David Kostner: "Mich fasziniert das Aufklären des noch Unbekannten in der Biowissenschaft, um damit neue Technologien und Prozesse zu entwickeln, die Umwelt und Gesellschaft zu Gute kommen. Die Neugierde hinter Dinge zu blicken begleitet mich seit Kindestagen, sie ist bist heute die wichtigste Triebfeder meiner Arbeit.."
Welche Innovationen soll Ihre Forschung befördern?
David Kostner: "Meine Forschung zielt auf die Verbesserung von Mikroorganismen ab, um neuartige, erdölfreie, biobasierte Produkte wie Biokunststoffe herzustellen. Diese sind bei Bedarf in der Natur biologisch vollkommen abbaubar."
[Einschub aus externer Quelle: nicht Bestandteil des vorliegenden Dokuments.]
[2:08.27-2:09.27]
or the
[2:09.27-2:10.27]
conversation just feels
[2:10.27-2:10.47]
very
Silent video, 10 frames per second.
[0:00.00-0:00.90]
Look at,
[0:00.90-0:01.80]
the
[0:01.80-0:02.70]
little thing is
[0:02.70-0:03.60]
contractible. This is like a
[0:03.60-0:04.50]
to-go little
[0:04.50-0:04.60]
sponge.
Welche Anwendungsgebiete wollen Sie mit Ihrer Forschung erschließen?
David Kostner: "Ich möchte vielseitige Einsatzmöglichkeiten schaffen – von Medizintechnik, Agrarwirtschaft bis hin zur chemischen Industrie und zahlreichen alltäglichen Plastik-Anwendungen. So möchte ich einen wichtigen Beitrag zur nachhaltigen Bioökonomie leisten, indem fossile Rohstoffe ersetzt und Kreisläufe geschlossen werden."
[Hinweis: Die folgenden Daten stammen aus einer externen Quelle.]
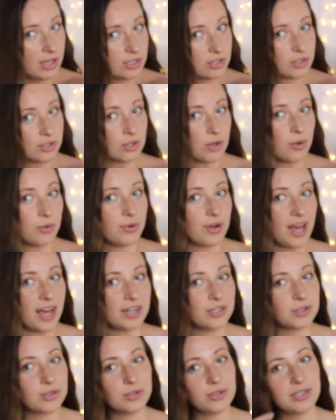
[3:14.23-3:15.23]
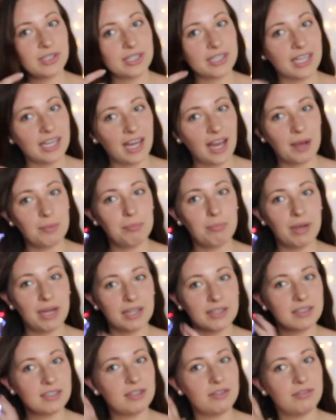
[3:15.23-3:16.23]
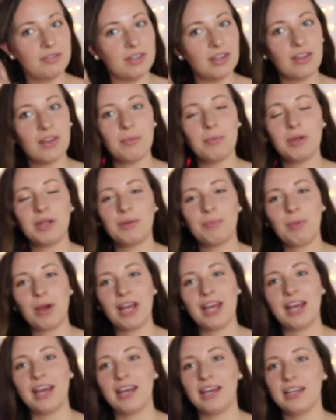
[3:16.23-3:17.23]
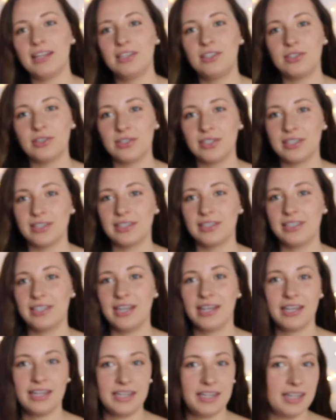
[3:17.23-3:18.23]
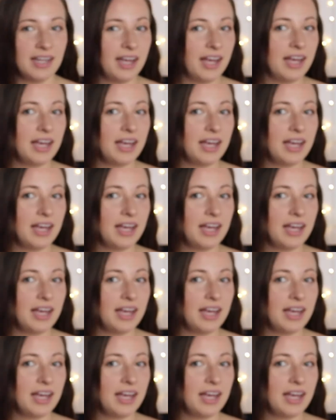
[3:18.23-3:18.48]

so natural looking. I barely feel them in my head during the day.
Charakterisieren Sie Ihre Forschung mit drei Worten?
David Kostner: "Bioplastik, Biotechnologie, Bioökonomie"
Dr. David Kostner
studierte Biologie an der Universität Innsbruck und Mikrobiologie an der TU München. 2014 schloss er seine Promotion im Bereich mikrobielle Biotechnologie ab. Nach seiner Postdoc Zeit am TUM Lehrstuhl für Mikrobiologie (Prof. W. Liebl) wechselte er in die Industrie als Laborleiter bzw. Teamleiter im F&E Bereich bei der Fritzmeier Gruppe (Bereich Biokunststoffe) sowie bei Electrochaea (Bereich archaeelle Biomethanisierung). 2022 wurde er an die Hochschule München berufen (HTA Professur).
Seit 2025 ist er professorales Mitglied im Promotionszentrum Center for Physical and Biomedical Engineering (CPaB).